As Mark Fisher has stressed, while 20th-century experimental culture was seized by a recombinatorial delirium which made it feel as if newness was infinitely available, the 21st century is oppressed by a crushing sense of finitude and exhaustion.
« In the last 15 years, meanwhile, the internet and mobile telecommunications technology have altered the texture of everyday experience beyond all recognition. Yet, perhaps because of all this, there’s an increasing sense that culture has lost the ability to grasp and articulate the present ». The very distinction between past and present is breaking down. Since then, cultural time has folded back on itself, and the impression of linear development has given way to a strange simultaneity (Mark Fisher, Ghosts of my life, 2014).
By exploding the continuity of contemporary experience, this disruptive moment has brought about a crisis of the teleological historic model, which regarded history as a continuum and as a celebration of the unstoppable march of progress. A belief translated at the level of worldwide economic systems in the myths of unlimited growth and technological power.

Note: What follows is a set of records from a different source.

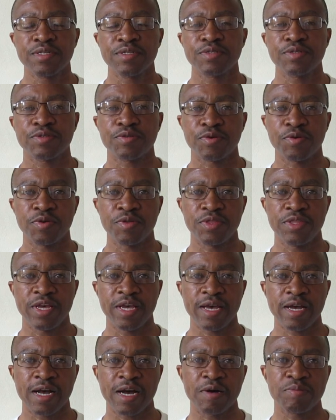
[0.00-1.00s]
So
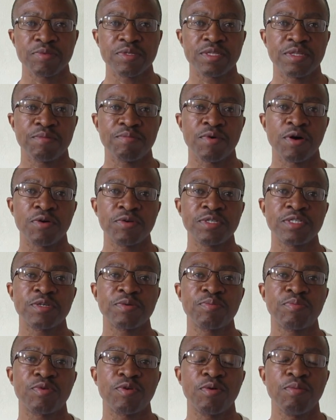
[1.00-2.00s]
there comes the
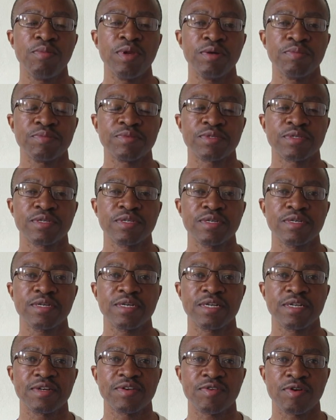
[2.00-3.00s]
mounting problems
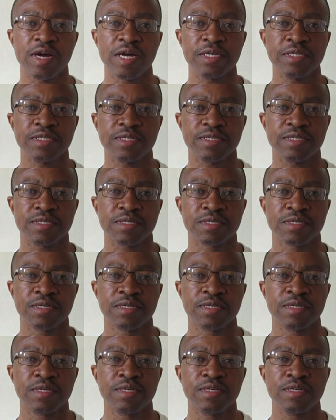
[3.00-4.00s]
in crisis.
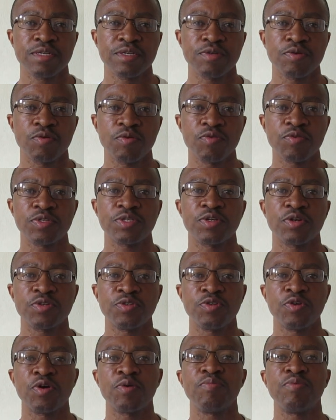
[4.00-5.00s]
You lose your
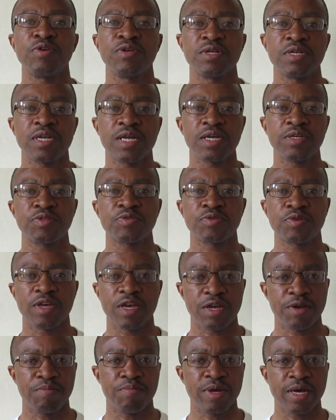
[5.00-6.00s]
job, you need to
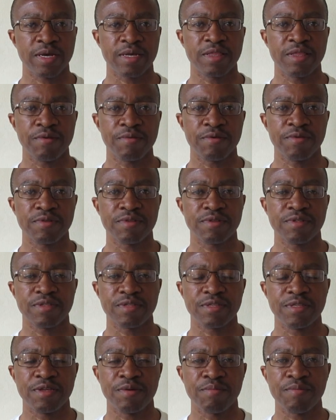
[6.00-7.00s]
get back
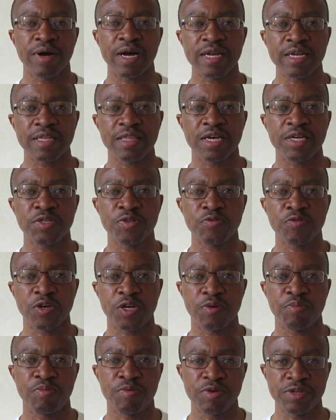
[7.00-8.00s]
the money that you
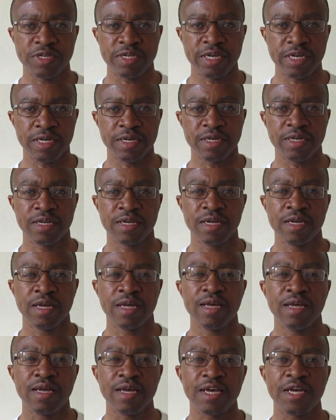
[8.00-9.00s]
had put in.
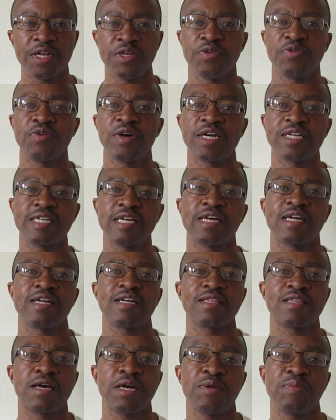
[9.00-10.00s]
And you are
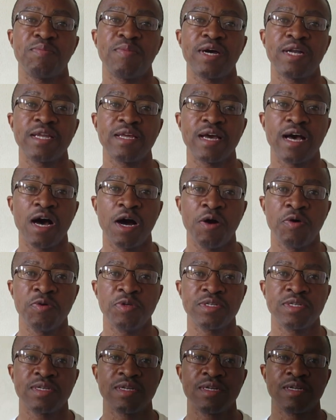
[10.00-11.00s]
taking that money
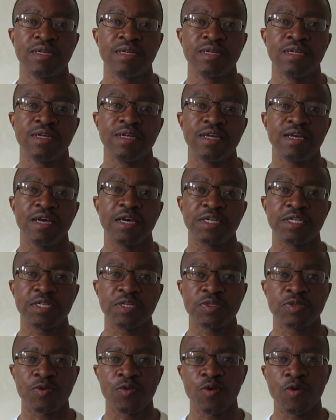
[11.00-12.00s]
out at
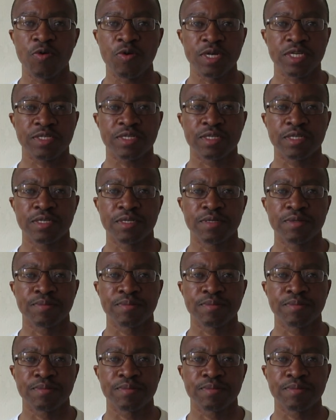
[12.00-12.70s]
its lowest.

Against this backdrop, the exhibition « Archeonauts » attempts to bring together a group of artists who are also activists, theorists and visionaries. Out of sync with the present, like beings from a distant future confronting the artistic and technological ruins of a lost civilization, they delve into a global pre- and post- internet material and immaterial culture. They belong to two different waves : one is the generation of artists born at the dawn of what has been termed the « end of the history » ; the other is one of the first generations to have appropriated new information technologies for artistic purposes.
Drifting through a plurality of timelines in an attempt to reclaim possible futures, these artists cast an archeological gaze born of a disarticulation of time that is typical of our age, setting forth a series of « polychronic and multitemporal » (Serres and Latour, Conversations, 1995) readings of a technological and artistic heritage spanning the East and the West.